Тот повернулся на голос, охотно закивал головой и переступил бордюр.
— Скажу, если подкинешь на лекарство, сынок.
Артём едва удержался, чтоб не скривиться.
— Садитесь, — велел он, уже твердо зная, куда повезет непутевого папашу Лехи.
— Да ты куда меня привез-то?! — возмутился Евгений, оглядывая унылые виды городского кладбища.
— Поговорить, — сквозь зубы процедил Лавров.
— Ты кто такой? Вези обратно, — потребовал он, запуская дрожащую пятерню в волосы.
— Я? Знакомый одной знакомой. Просили вас проведать, — резко говорил Лавров без тени заботы в голосе.
— Какие еще знакомые?! Обратно езжай, — насупился мужик.
— Я вижу в твоей жизни ничего не поменялось, — Артём сам того не заметил, как перешел на «ты». — Водочка дороже семьи?
— Не твое дело, молокосос, — едва он подумал выбраться из машины, как на дверях сработал замок.

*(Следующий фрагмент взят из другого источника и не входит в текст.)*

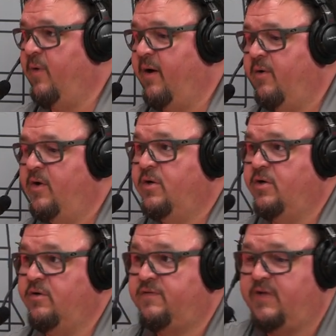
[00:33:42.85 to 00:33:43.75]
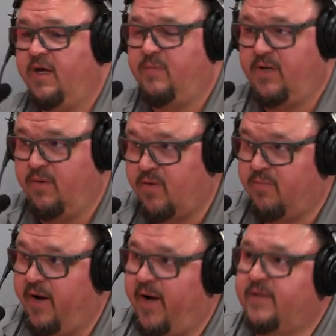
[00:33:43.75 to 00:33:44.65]
Well, you sent me your
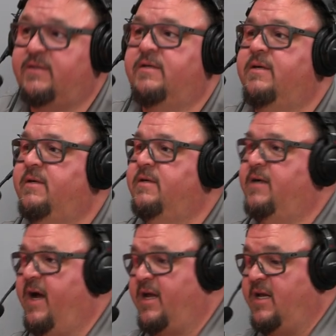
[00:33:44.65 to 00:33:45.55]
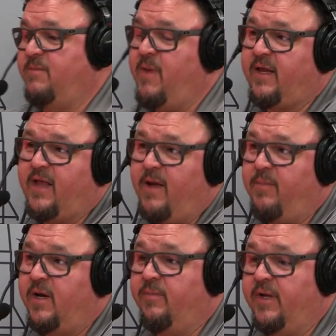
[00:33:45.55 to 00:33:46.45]
brass. I can make that
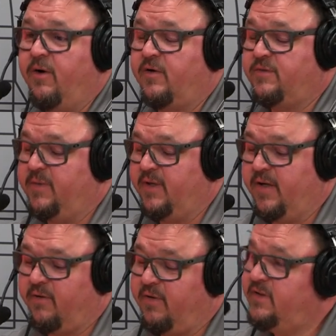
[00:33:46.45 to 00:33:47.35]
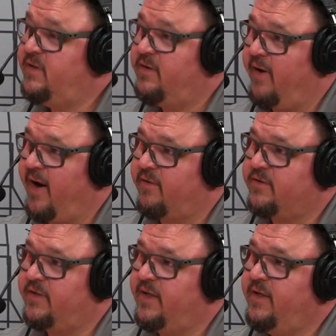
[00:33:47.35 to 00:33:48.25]
minimally, ultimately increasing your
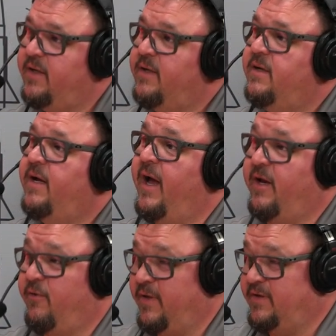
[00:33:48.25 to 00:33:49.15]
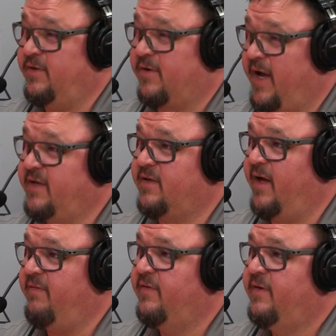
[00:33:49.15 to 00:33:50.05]
accuracy and increasing your case
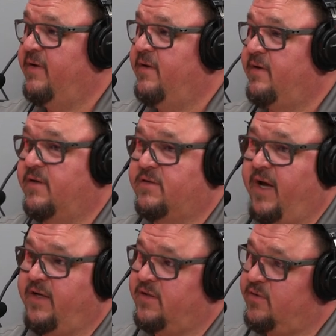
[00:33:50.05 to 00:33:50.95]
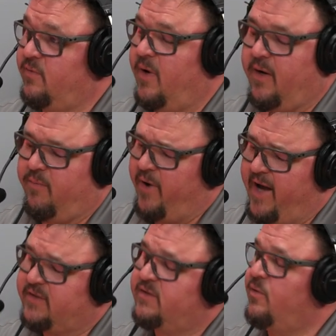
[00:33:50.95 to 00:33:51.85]
life. Because cases, uh,
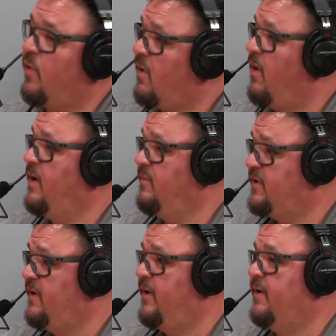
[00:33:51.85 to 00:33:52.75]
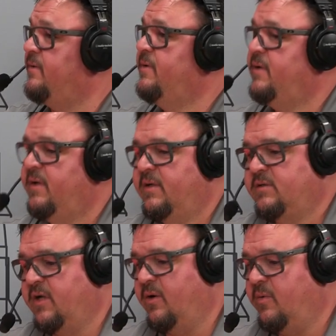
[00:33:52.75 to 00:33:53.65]
brass is a work-hardening material,
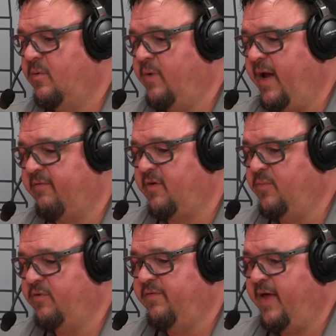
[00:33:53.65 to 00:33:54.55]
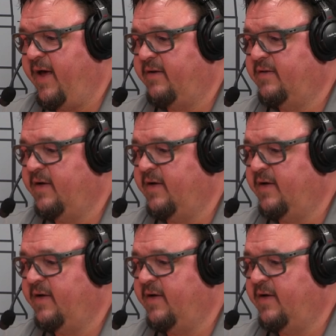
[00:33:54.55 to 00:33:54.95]
so we have to move that.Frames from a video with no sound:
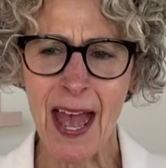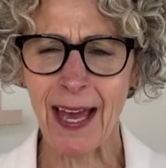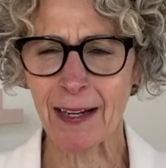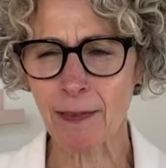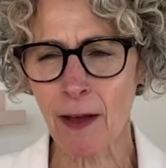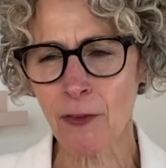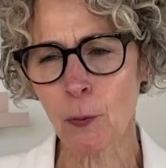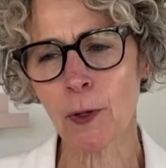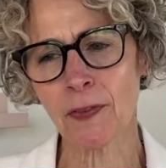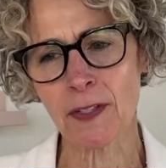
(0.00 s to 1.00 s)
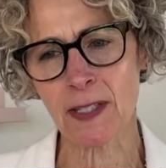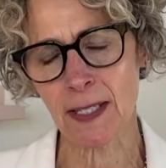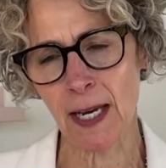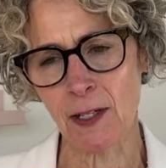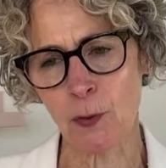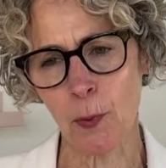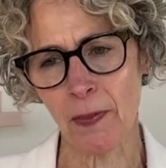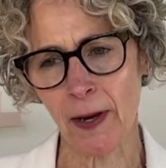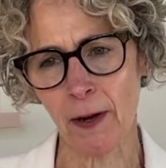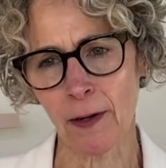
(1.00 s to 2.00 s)
And I love that we're at the stage where
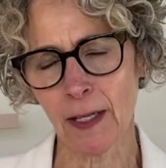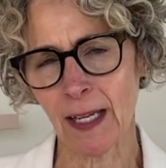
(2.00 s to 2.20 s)
they'reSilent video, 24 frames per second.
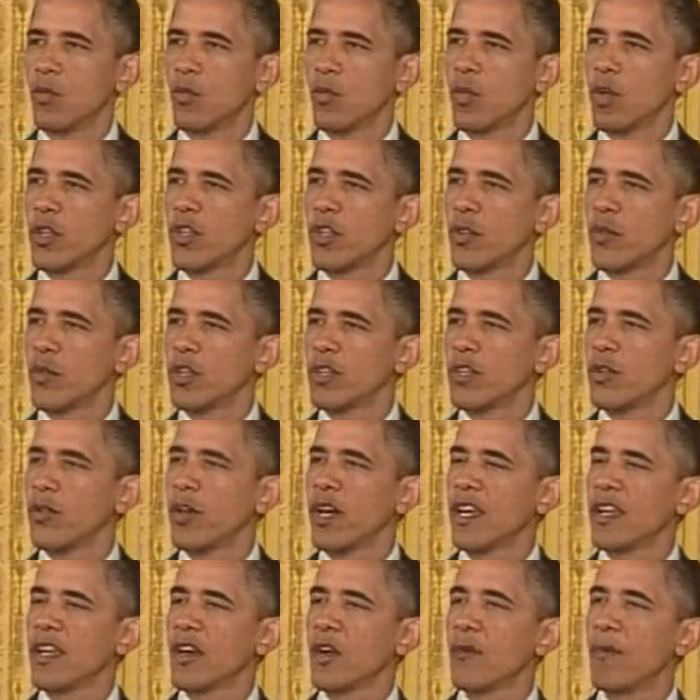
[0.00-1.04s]
Would you
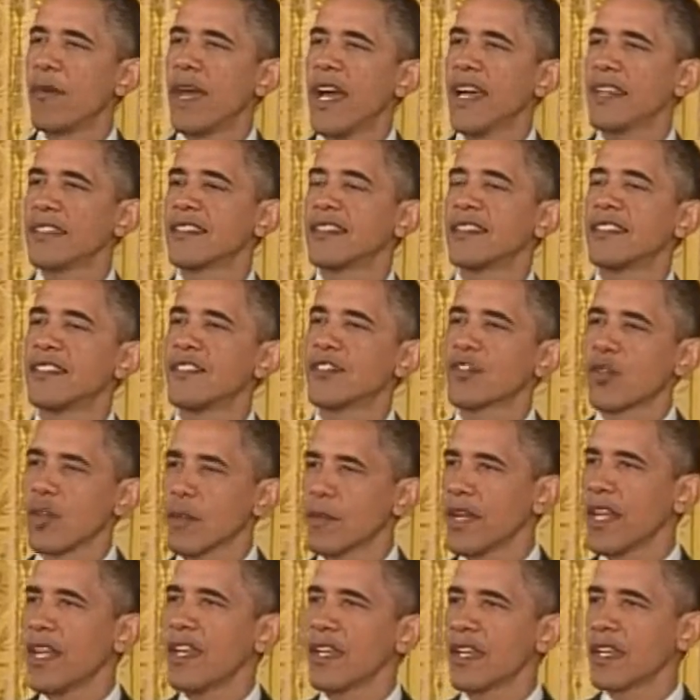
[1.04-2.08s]
want to go back to
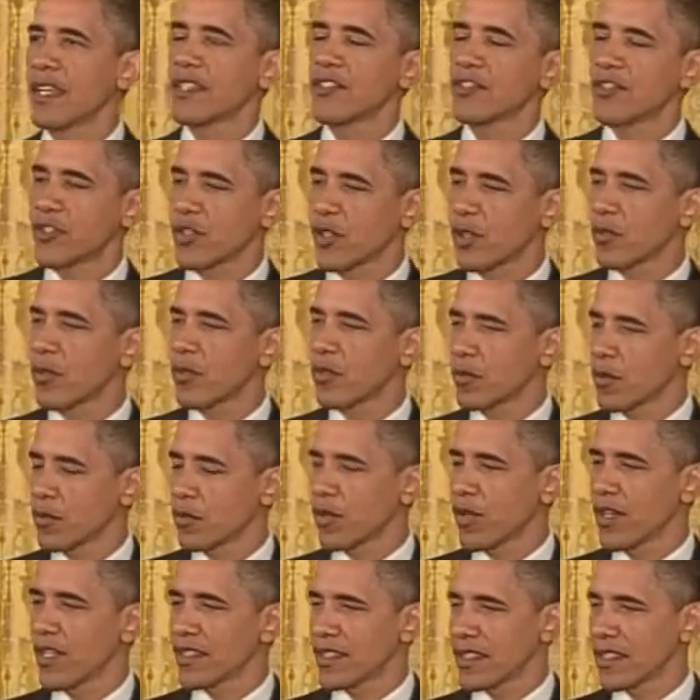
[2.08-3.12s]
discriminating against children with
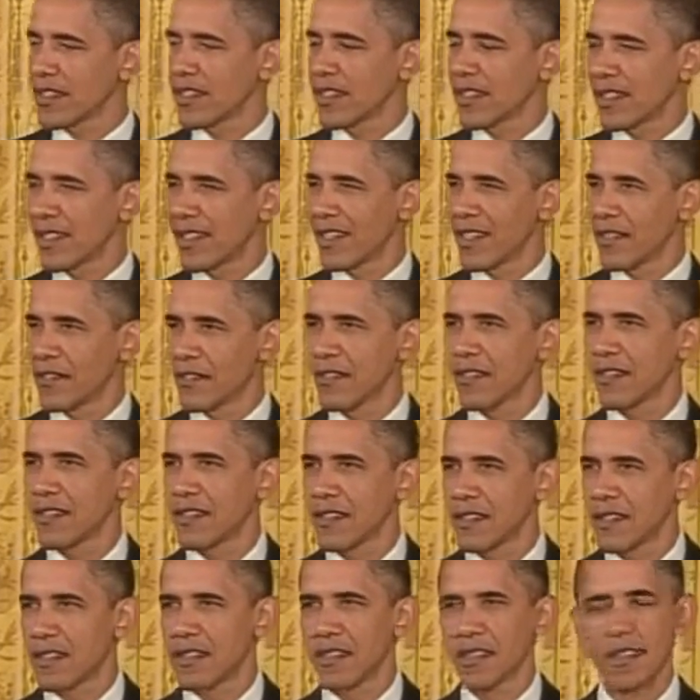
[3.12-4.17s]
pre-existing conditions?
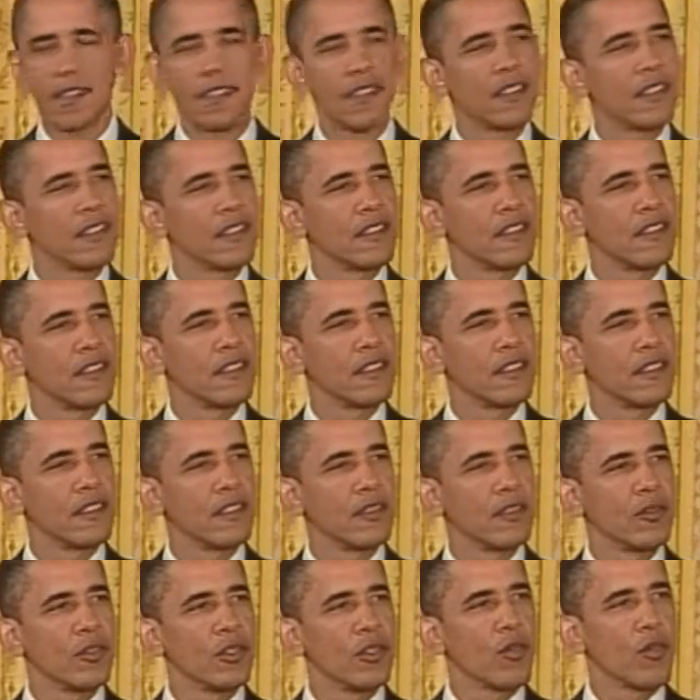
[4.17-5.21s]

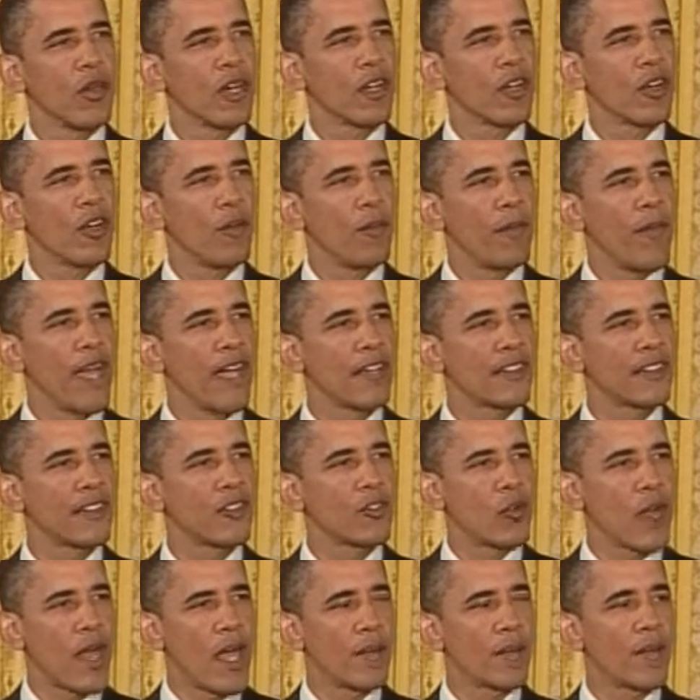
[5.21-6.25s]
Would you want to go back to
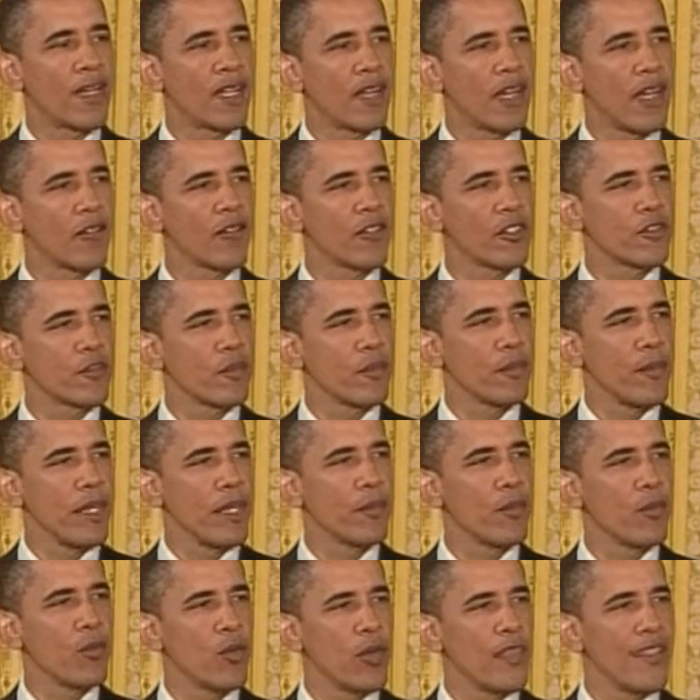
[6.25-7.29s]
dropping coverage for
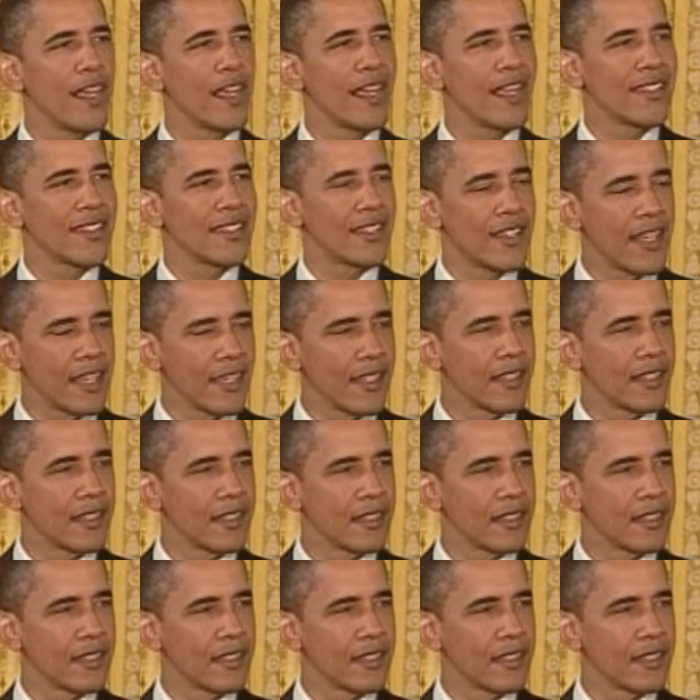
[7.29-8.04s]
people when they get sick?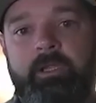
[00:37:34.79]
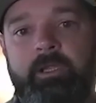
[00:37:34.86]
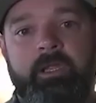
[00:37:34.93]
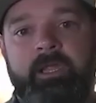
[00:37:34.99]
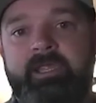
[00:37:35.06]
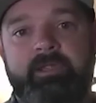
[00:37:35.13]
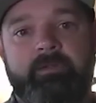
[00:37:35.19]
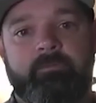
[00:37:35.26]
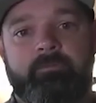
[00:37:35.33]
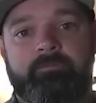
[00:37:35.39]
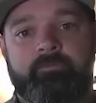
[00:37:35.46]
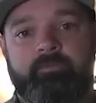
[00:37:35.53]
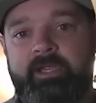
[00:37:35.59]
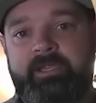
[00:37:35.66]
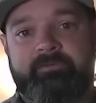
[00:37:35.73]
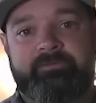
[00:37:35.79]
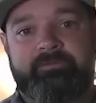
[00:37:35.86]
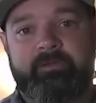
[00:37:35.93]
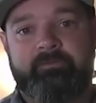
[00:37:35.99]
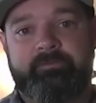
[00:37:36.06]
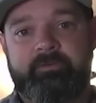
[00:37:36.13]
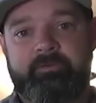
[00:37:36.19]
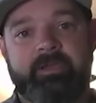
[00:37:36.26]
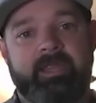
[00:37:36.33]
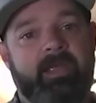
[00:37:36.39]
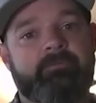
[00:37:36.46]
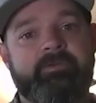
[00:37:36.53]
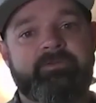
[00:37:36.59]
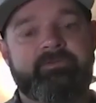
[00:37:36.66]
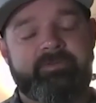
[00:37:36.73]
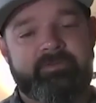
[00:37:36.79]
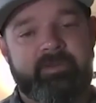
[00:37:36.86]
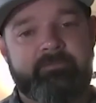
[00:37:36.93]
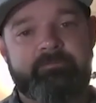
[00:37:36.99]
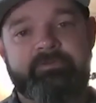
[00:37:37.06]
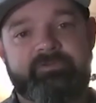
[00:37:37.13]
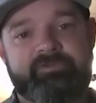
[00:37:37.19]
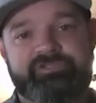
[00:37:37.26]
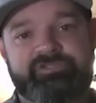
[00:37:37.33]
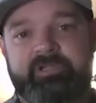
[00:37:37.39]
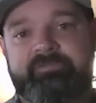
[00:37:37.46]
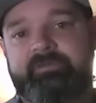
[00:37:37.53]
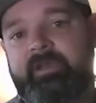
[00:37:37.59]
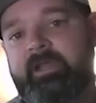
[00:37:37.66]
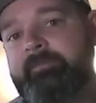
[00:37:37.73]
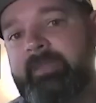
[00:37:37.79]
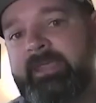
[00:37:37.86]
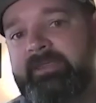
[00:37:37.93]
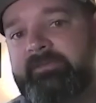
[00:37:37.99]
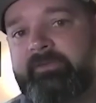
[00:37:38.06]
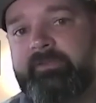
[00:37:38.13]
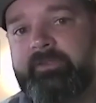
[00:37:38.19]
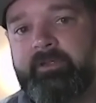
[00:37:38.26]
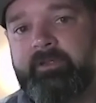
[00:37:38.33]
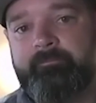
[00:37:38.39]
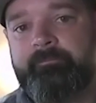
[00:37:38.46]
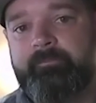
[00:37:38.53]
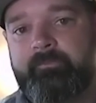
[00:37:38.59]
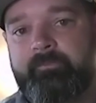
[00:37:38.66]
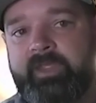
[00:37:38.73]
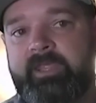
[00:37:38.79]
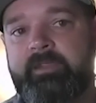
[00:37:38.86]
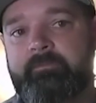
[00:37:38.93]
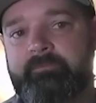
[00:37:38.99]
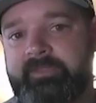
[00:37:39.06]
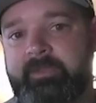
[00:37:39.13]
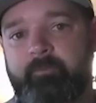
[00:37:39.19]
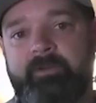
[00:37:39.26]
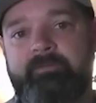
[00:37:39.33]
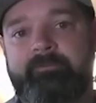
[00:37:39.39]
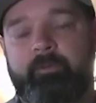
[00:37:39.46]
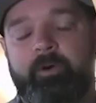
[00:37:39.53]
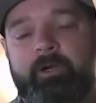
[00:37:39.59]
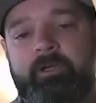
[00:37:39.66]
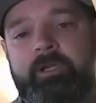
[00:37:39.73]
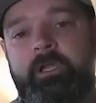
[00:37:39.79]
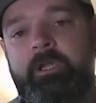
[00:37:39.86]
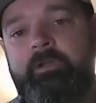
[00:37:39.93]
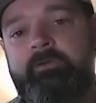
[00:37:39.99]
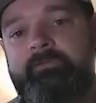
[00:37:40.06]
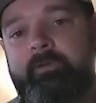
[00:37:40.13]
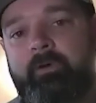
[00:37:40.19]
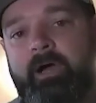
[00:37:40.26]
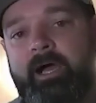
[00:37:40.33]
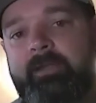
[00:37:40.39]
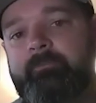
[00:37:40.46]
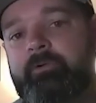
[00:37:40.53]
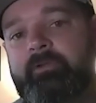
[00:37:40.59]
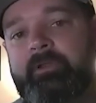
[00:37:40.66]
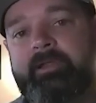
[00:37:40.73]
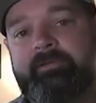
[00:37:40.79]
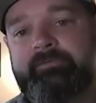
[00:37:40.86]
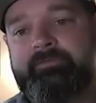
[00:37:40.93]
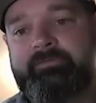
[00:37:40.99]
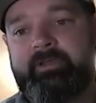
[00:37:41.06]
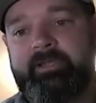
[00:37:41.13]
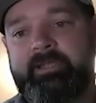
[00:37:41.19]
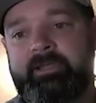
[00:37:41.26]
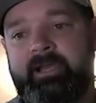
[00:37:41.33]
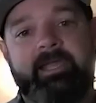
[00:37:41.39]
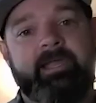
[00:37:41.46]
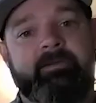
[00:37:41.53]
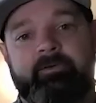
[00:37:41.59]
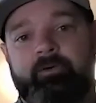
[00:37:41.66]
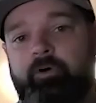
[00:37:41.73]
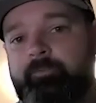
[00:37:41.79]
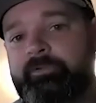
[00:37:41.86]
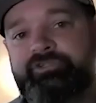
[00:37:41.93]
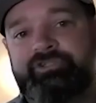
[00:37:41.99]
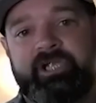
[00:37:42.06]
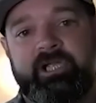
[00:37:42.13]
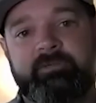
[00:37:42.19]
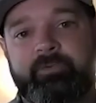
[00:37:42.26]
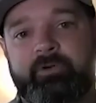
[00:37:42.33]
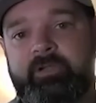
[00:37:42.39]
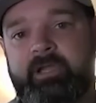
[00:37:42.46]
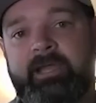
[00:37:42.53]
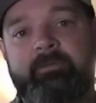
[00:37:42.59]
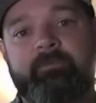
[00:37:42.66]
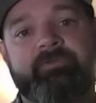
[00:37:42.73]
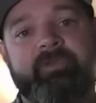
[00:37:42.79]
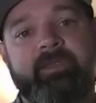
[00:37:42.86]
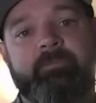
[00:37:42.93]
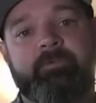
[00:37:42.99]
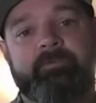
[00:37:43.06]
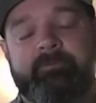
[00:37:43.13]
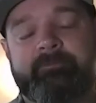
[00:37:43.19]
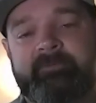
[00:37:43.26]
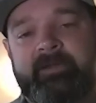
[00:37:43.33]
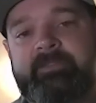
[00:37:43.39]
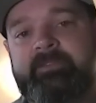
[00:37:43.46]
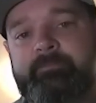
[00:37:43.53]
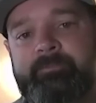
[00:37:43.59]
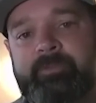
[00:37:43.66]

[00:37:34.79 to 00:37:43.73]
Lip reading: hey, great, sounds good. Every suggestion I made to them, they went for it. So I realized like I had an open checkbook. I was able to finally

Язык жгли злые слова, которые, как чувствовал Артём, он должен был сказать этому Юрию. Пусть он не послушает, зато совесть Лавра успокоится. Он положил левый локоть на руль и развернулся корпусом к мужчине. Тот сглотнул, выпучив на парня мутноватые глаза. Всего одна мысль отразилась на немного отёкшем и помятом лице: «Маньяк!».
— Слышишь, мужик, лечь рядом с сыном ты всегда успеешь. А вот что твои трое оставшихся детишек и жена будут делать? О них хоть секунду думаешь, когда водку хлещешь?
— Да кто ты…
— В семье настоящим мужиком твой Леха был, не ты. Он надрывался на работе, а ты ищешь, где бы похмелиться, — Артём сам не верил, что способен на такие речи. Когда-то давно он презирал всю эту мораль и прочую дребедень. Каждый живет, как хочет, и как ему позволяют его средства. Кто желает пить до поросячьего визга, пусть пьет. Кто хочет сгореть на работе, вперед. На таких дураках умные люди деньги делают. Но теперь жизнь таких вот простых людей, казалась чем-то близким и совершенно небезразличным. Артём криво ухмыльнулся. Во, дожился! Благодетель хренов.
— Ты еще не дорос, чтобы меня жизни учить, — сквозь зубы процедил Юрий, и глаза его налились кровью.
Бровь Лавра презрительно дернулась. Он разблокировал дверь и вышел из машины.
— Пошли! Покажу тебе кое-что, — зло рявкнул он.
Юрий нехотя выбрался наружу, покосился на парня и замер на безопасном расстоянии. Лавров одарил его брезгливым взглядом и зашагал вперед. Невесело улыбнулся, слыша позади себя шаги.
Артём очень хорошо помнил, где стояла тогда Ольга, и остановился у мраморного памятника. Долго молчал, разглядывая открытое и простое лицо Алексея. Рядом тяжело задышал его непутёвый отец.